What you are asked to do:
Would you write out the data below exactly, with every line intact?

__________

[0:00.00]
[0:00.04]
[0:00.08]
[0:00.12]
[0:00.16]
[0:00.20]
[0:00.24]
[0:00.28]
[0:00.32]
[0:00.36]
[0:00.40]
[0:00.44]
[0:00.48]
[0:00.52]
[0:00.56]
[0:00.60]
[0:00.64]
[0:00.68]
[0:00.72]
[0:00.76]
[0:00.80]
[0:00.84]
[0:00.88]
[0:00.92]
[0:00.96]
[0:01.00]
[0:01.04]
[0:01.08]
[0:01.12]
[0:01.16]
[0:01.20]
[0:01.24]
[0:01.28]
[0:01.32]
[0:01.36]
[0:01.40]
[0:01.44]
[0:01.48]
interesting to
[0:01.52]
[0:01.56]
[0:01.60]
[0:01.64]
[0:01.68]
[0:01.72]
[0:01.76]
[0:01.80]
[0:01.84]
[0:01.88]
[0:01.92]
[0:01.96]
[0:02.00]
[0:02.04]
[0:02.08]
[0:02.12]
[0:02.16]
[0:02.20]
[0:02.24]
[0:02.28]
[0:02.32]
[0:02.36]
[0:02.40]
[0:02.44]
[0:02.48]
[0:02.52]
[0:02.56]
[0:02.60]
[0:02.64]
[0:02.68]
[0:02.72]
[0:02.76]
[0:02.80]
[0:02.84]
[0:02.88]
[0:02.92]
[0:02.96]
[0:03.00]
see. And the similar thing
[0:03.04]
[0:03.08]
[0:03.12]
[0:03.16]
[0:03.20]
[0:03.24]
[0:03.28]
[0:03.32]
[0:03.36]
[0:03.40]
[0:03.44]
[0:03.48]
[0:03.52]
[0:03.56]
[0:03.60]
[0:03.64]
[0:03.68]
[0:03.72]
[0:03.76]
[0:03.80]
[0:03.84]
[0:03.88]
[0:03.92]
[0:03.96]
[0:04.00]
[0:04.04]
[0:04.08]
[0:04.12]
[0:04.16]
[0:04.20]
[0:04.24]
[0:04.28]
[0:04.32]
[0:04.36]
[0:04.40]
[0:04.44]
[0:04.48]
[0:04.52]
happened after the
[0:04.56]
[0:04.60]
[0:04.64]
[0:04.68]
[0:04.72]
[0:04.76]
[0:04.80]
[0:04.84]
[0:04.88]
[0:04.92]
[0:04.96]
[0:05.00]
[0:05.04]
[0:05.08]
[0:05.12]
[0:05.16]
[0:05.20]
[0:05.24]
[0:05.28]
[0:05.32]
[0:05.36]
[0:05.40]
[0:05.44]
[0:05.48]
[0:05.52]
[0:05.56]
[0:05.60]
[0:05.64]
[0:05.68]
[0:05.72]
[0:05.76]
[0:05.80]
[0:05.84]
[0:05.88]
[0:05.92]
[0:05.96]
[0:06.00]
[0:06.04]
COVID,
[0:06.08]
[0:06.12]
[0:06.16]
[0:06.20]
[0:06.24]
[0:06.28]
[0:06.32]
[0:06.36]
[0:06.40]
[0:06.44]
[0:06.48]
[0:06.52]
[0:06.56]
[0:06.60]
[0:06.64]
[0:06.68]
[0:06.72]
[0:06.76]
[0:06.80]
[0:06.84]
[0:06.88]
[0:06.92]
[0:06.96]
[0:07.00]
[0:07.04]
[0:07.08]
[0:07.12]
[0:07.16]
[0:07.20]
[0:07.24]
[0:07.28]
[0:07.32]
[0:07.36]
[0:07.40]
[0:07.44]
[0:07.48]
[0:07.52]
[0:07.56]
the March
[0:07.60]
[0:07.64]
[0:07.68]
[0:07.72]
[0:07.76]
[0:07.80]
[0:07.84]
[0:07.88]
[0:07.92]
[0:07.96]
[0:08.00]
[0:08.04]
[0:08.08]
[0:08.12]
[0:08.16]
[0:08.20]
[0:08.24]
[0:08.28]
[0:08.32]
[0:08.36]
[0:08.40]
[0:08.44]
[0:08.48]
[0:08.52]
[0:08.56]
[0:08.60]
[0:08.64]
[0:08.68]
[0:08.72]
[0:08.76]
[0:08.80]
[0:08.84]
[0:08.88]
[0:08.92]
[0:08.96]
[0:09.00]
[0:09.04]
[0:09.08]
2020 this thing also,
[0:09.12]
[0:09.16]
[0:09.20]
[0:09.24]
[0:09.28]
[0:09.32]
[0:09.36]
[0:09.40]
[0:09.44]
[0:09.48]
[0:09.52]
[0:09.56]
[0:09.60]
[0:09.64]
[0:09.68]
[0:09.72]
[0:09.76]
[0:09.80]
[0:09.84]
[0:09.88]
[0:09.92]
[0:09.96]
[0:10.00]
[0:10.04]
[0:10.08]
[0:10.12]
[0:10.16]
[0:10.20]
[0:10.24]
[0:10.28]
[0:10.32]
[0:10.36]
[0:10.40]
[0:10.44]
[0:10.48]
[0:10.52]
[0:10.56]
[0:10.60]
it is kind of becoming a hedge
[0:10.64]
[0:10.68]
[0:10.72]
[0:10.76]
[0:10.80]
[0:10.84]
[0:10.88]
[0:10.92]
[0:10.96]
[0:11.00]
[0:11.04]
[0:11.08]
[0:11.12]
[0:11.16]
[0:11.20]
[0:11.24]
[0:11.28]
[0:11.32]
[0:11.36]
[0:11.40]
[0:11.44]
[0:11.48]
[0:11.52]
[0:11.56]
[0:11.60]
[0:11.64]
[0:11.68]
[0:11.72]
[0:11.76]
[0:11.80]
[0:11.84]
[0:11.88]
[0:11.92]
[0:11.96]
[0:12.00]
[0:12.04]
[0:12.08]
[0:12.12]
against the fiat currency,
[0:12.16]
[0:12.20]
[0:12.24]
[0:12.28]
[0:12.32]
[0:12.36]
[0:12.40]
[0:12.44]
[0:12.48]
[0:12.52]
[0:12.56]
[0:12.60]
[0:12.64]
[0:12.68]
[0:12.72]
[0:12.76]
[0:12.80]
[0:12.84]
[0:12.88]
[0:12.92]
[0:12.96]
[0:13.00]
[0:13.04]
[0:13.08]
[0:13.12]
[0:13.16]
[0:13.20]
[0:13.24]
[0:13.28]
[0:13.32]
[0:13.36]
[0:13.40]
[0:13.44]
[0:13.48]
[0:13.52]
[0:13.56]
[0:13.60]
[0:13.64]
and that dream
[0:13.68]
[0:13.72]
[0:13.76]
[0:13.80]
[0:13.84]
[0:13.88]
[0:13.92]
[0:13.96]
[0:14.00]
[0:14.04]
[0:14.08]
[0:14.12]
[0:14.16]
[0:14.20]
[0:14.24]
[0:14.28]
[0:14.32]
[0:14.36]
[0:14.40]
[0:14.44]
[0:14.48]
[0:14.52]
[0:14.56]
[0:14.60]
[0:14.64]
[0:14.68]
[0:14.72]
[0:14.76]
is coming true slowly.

__________

Result:
[0:00.00]
[0:00.04]
[0:00.08]
[0:00.12]
[0:00.16]
[0:00.20]
[0:00.24]
[0:00.28]
[0:00.32]
[0:00.36]
[0:00.40]
[0:00.44]
[0:00.48]
[0:00.52]
[0:00.56]
[0:00.60]
[0:00.64]
[0:00.68]
[0:00.72]
[0:00.76]
[0:00.80]
[0:00.84]
[0:00.88]
[0:00.92]
[0:00.96]
[0:01.00]
[0:01.04]
[0:01.08]
[0:01.12]
[0:01.16]
[0:01.20]
[0:01.24]
[0:01.28]
[0:01.32]
[0:01.36]
[0:01.40]
[0:01.44]
[0:01.48]
interesting to
[0:01.52]
[0:01.56]
[0:01.60]
[0:01.64]
[0:01.68]
[0:01.72]
[0:01.76]
[0:01.80]
[0:01.84]
[0:01.88]
[0:01.92]
[0:01.96]
[0:02.00]
[0:02.04]
[0:02.08]
[0:02.12]
[0:02.16]
[0:02.20]
[0:02.24]
[0:02.28]
[0:02.32]
[0:02.36]
[0:02.40]
[0:02.44]
[0:02.48]
[0:02.52]
[0:02.56]
[0:02.60]
[0:02.64]
[0:02.68]
[0:02.72]
[0:02.76]
[0:02.80]
[0:02.84]
[0:02.88]
[0:02.92]
[0:02.96]
[0:03.00]
see. And the similar thing
[0:03.04]
[0:03.08]
[0:03.12]
[0:03.16]
[0:03.20]
[0:03.24]
[0:03.28]
[0:03.32]
[0:03.36]
[0:03.40]
[0:03.44]
[0:03.48]
[0:03.52]
[0:03.56]
[0:03.60]
[0:03.64]
[0:03.68]
[0:03.72]
[0:03.76]
[0:03.80]
[0:03.84]
[0:03.88]
[0:03.92]
[0:03.96]
[0:04.00]
[0:04.04]
[0:04.08]
[0:04.12]
[0:04.16]
[0:04.20]
[0:04.24]
[0:04.28]
[0:04.32]
[0:04.36]
[0:04.40]
[0:04.44]
[0:04.48]
[0:04.52]
happened after the
[0:04.56]
[0:04.60]
[0:04.64]
[0:04.68]
[0:04.72]
[0:04.76]
[0:04.80]
[0:04.84]
[0:04.88]
[0:04.92]
[0:04.96]
[0:05.00]
[0:05.04]
[0:05.08]
[0:05.12]
[0:05.16]
[0:05.20]
[0:05.24]
[0:05.28]
[0:05.32]
[0:05.36]
[0:05.40]
[0:05.44]
[0:05.48]
[0:05.52]
[0:05.56]
[0:05.60]
[0:05.64]
[0:05.68]
[0:05.72]
[0:05.76]
[0:05.80]
[0:05.84]
[0:05.88]
[0:05.92]
[0:05.96]
[0:06.00]
[0:06.04]
COVID,
[0:06.08]
[0:06.12]
[0:06.16]
[0:06.20]
[0:06.24]
[0:06.28]
[0:06.32]
[0:06.36]
[0:06.40]
[0:06.44]
[0:06.48]
[0:06.52]
[0:06.56]
[0:06.60]
[0:06.64]
[0:06.68]
[0:06.72]
[0:06.76]
[0:06.80]
[0:06.84]
[0:06.88]
[0:06.92]
[0:06.96]
[0:07.00]
[0:07.04]
[0:07.08]
[0:07.12]
[0:07.16]
[0:07.20]
[0:07.24]
[0:07.28]
[0:07.32]
[0:07.36]
[0:07.40]
[0:07.44]
[0:07.48]
[0:07.52]
[0:07.56]
the March
[0:07.60]
[0:07.64]
[0:07.68]
[0:07.72]
[0:07.76]
[0:07.80]
[0:07.84]
[0:07.88]
[0:07.92]
[0:07.96]
[0:08.00]
[0:08.04]
[0:08.08]
[0:08.12]
[0:08.16]
[0:08.20]
[0:08.24]
[0:08.28]
[0:08.32]
[0:08.36]
[0:08.40]
[0:08.44]
[0:08.48]
[0:08.52]
[0:08.56]
[0:08.60]
[0:08.64]
[0:08.68]
[0:08.72]
[0:08.76]
[0:08.80]
[0:08.84]
[0:08.88]
[0:08.92]
[0:08.96]
[0:09.00]
[0:09.04]
[0:09.08]
2020 this thing also,
[0:09.12]
[0:09.16]
[0:09.20]
[0:09.24]
[0:09.28]
[0:09.32]
[0:09.36]
[0:09.40]
[0:09.44]
[0:09.48]
[0:09.52]
[0:09.56]
[0:09.60]
[0:09.64]
[0:09.68]
[0:09.72]
[0:09.76]
[0:09.80]
[0:09.84]
[0:09.88]
[0:09.92]
[0:09.96]
[0:10.00]
[0:10.04]
[0:10.08]
[0:10.12]
[0:10.16]
[0:10.20]
[0:10.24]
[0:10.28]
[0:10.32]
[0:10.36]
[0:10.40]
[0:10.44]
[0:10.48]
[0:10.52]
[0:10.56]
[0:10.60]
it is kind of becoming a hedge
[0:10.64]
[0:10.68]
[0:10.72]
[0:10.76]
[0:10.80]
[0:10.84]
[0:10.88]
[0:10.92]
[0:10.96]
[0:11.00]
[0:11.04]
[0:11.08]
[0:11.12]
[0:11.16]
[0:11.20]
[0:11.24]
[0:11.28]
[0:11.32]
[0:11.36]
[0:11.40]
[0:11.44]
[0:11.48]
[0:11.52]
[0:11.56]
[0:11.60]
[0:11.64]
[0:11.68]
[0:11.72]
[0:11.76]
[0:11.80]
[0:11.84]
[0:11.88]
[0:11.92]
[0:11.96]
[0:12.00]
[0:12.04]
[0:12.08]
[0:12.12]
against the fiat currency,
[0:12.16]
[0:12.20]
[0:12.24]
[0:12.28]
[0:12.32]
[0:12.36]
[0:12.40]
[0:12.44]
[0:12.48]
[0:12.52]
[0:12.56]
[0:12.60]
[0:12.64]
[0:12.68]
[0:12.72]
[0:12.76]
[0:12.80]
[0:12.84]
[0:12.88]
[0:12.92]
[0:12.96]
[0:13.00]
[0:13.04]
[0:13.08]
[0:13.12]
[0:13.16]
[0:13.20]
[0:13.24]
[0:13.28]
[0:13.32]
[0:13.36]
[0:13.40]
[0:13.44]
[0:13.48]
[0:13.52]
[0:13.56]
[0:13.60]
[0:13.64]
and that dream
[0:13.68]
[0:13.72]
[0:13.76]
[0:13.80]
[0:13.84]
[0:13.88]
[0:13.92]
[0:13.96]
[0:14.00]
[0:14.04]
[0:14.08]
[0:14.12]
[0:14.16]
[0:14.20]
[0:14.24]
[0:14.28]
[0:14.32]
[0:14.36]
[0:14.40]
[0:14.44]
[0:14.48]
[0:14.52]
[0:14.56]
[0:14.60]
[0:14.64]
[0:14.68]
[0:14.72]
[0:14.76]
is coming true slowly.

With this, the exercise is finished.